TASK GOAL:
Produce a word-for-word copy of the data that follows, excluding images.

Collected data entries

########################################

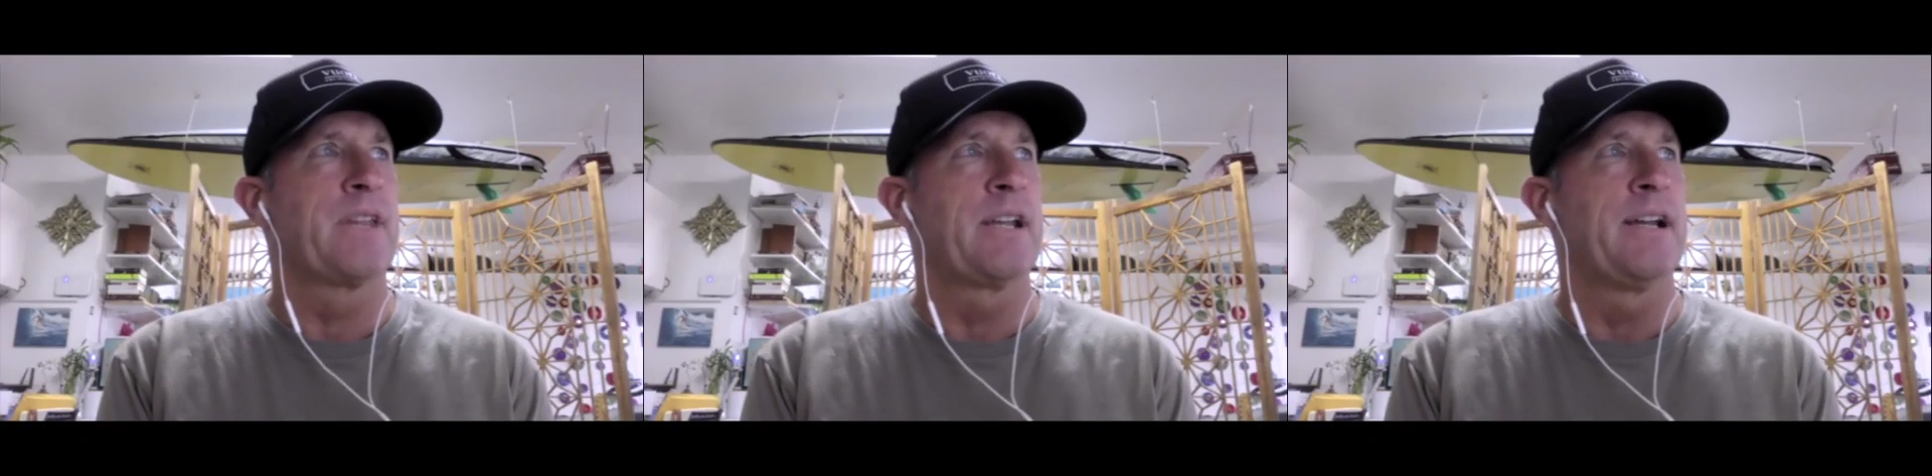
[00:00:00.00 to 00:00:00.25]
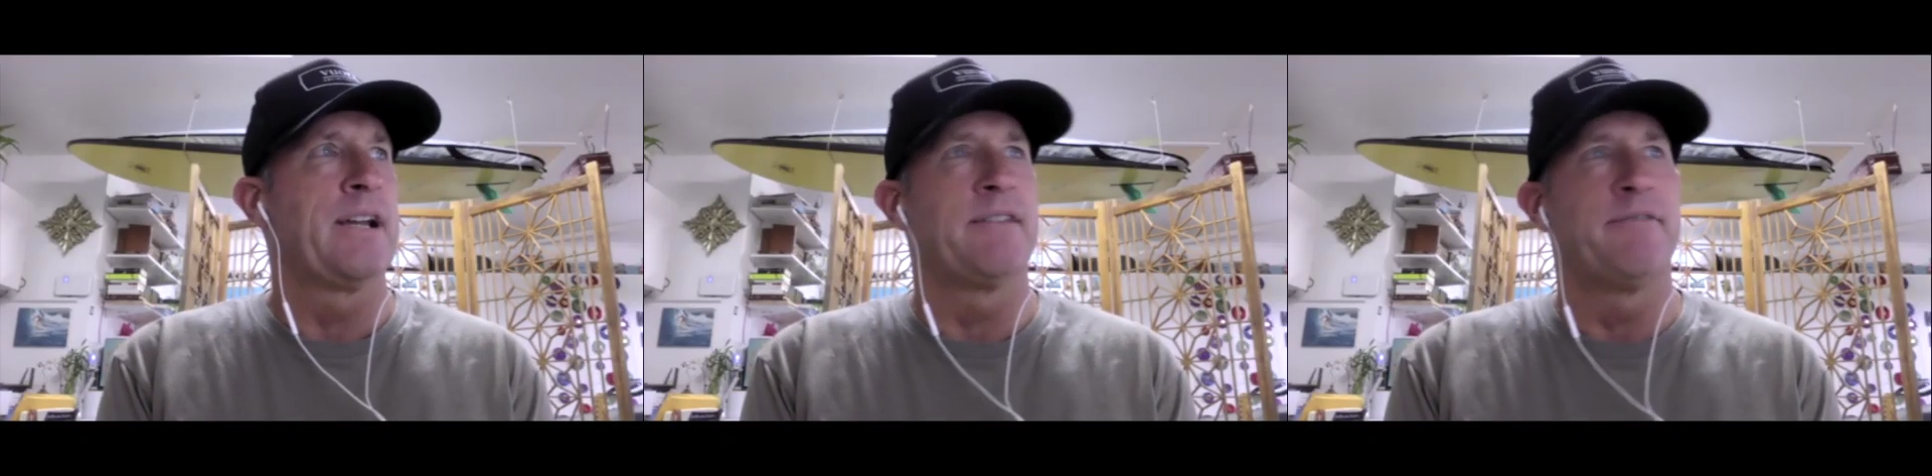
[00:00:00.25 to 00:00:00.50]

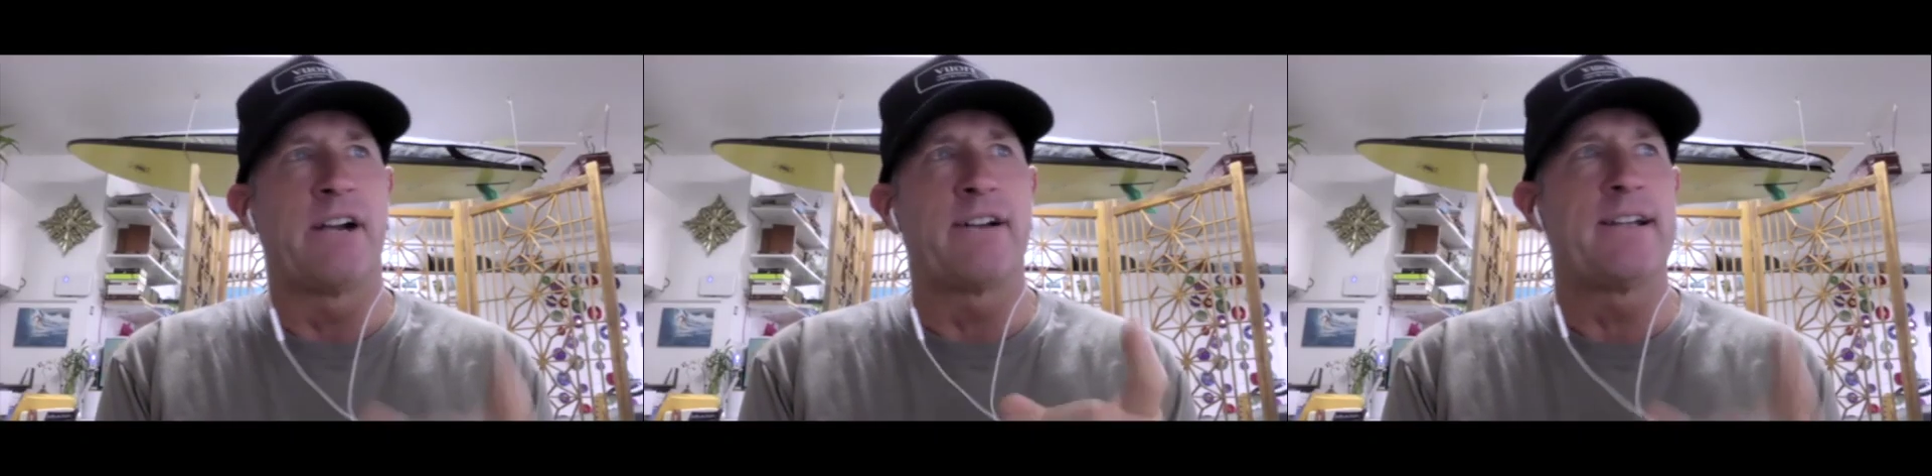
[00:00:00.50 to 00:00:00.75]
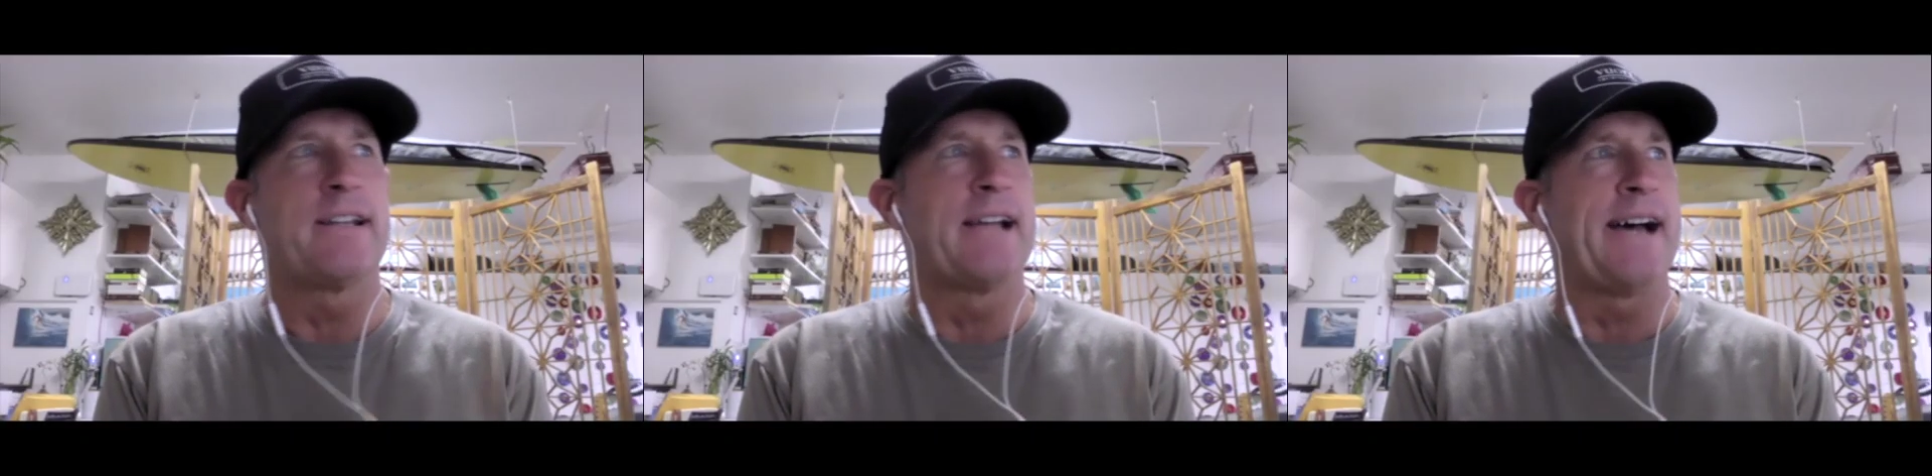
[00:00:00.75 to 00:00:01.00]
at the very
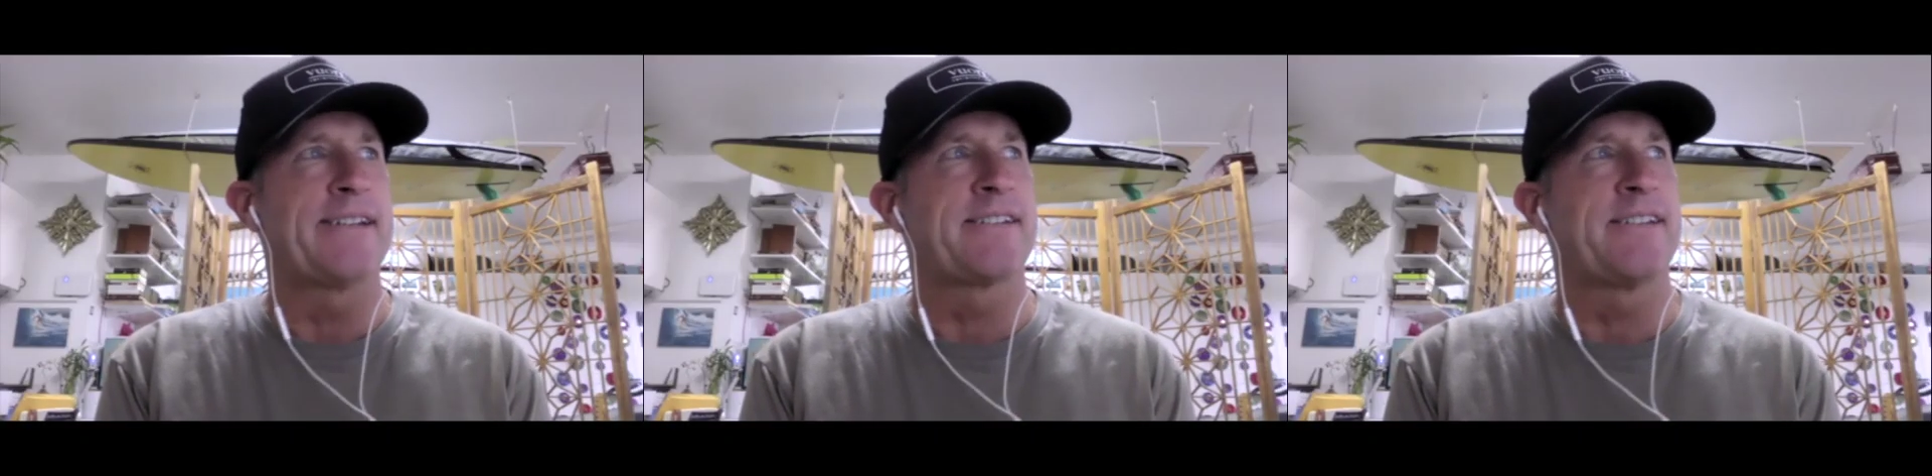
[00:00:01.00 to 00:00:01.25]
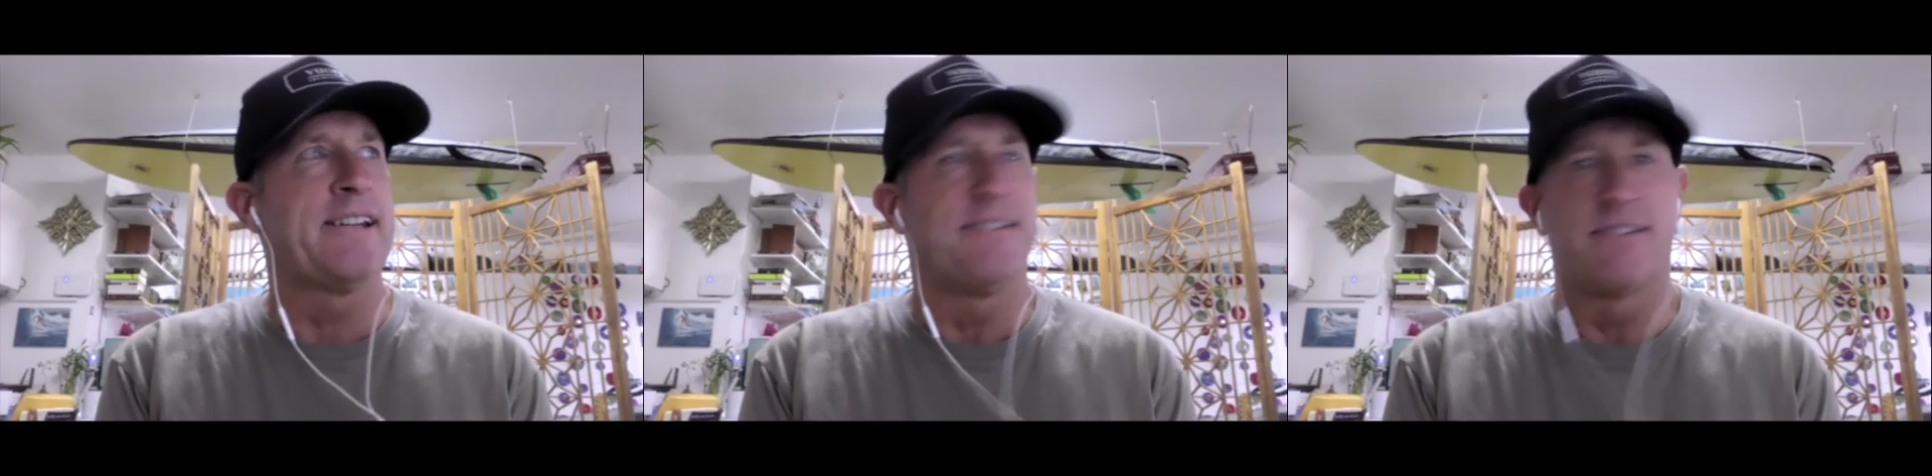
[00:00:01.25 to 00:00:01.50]
last
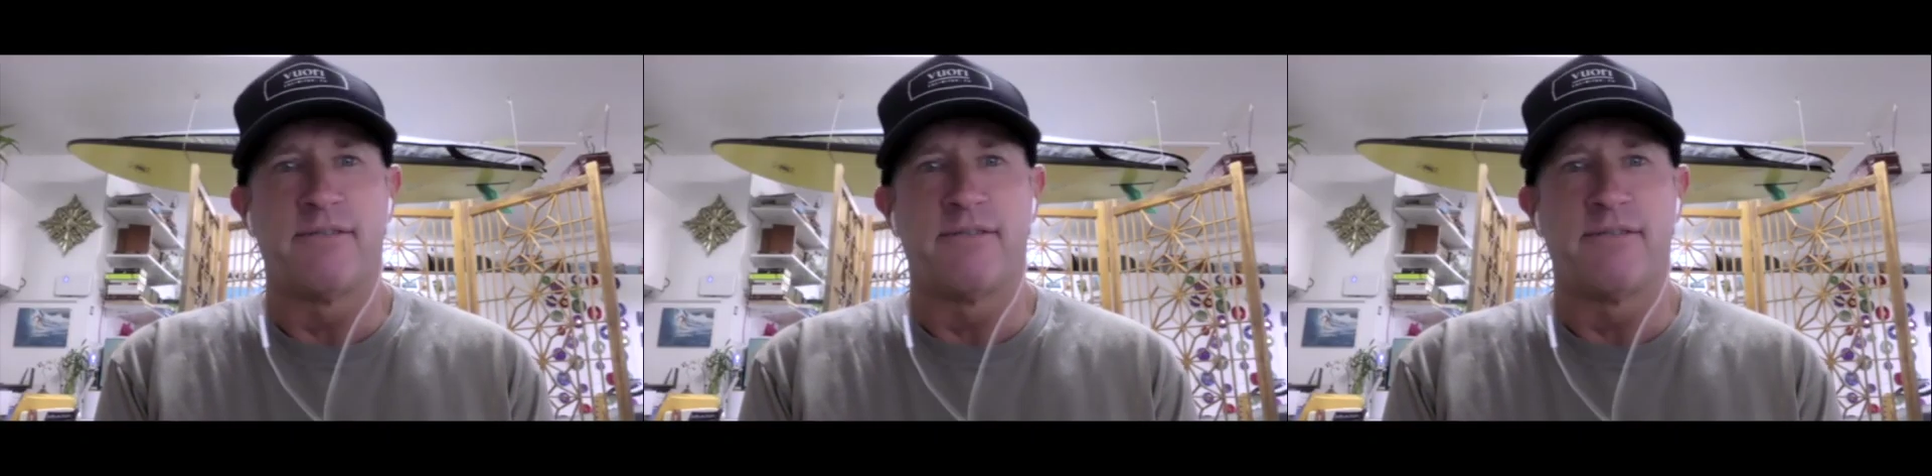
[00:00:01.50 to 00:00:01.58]
sentence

########################################

FINISHED EXERCISE:
[00:00:00.00 to 00:00:00.25]
[00:00:00.25 to 00:00:00.50]

[00:00:00.50 to 00:00:00.75]
[00:00:00.75 to 00:00:01.00]
at the very
[00:00:01.00 to 00:00:01.25]
[00:00:01.25 to 00:00:01.50]
last
[00:00:01.50 to 00:00:01.58]
sentence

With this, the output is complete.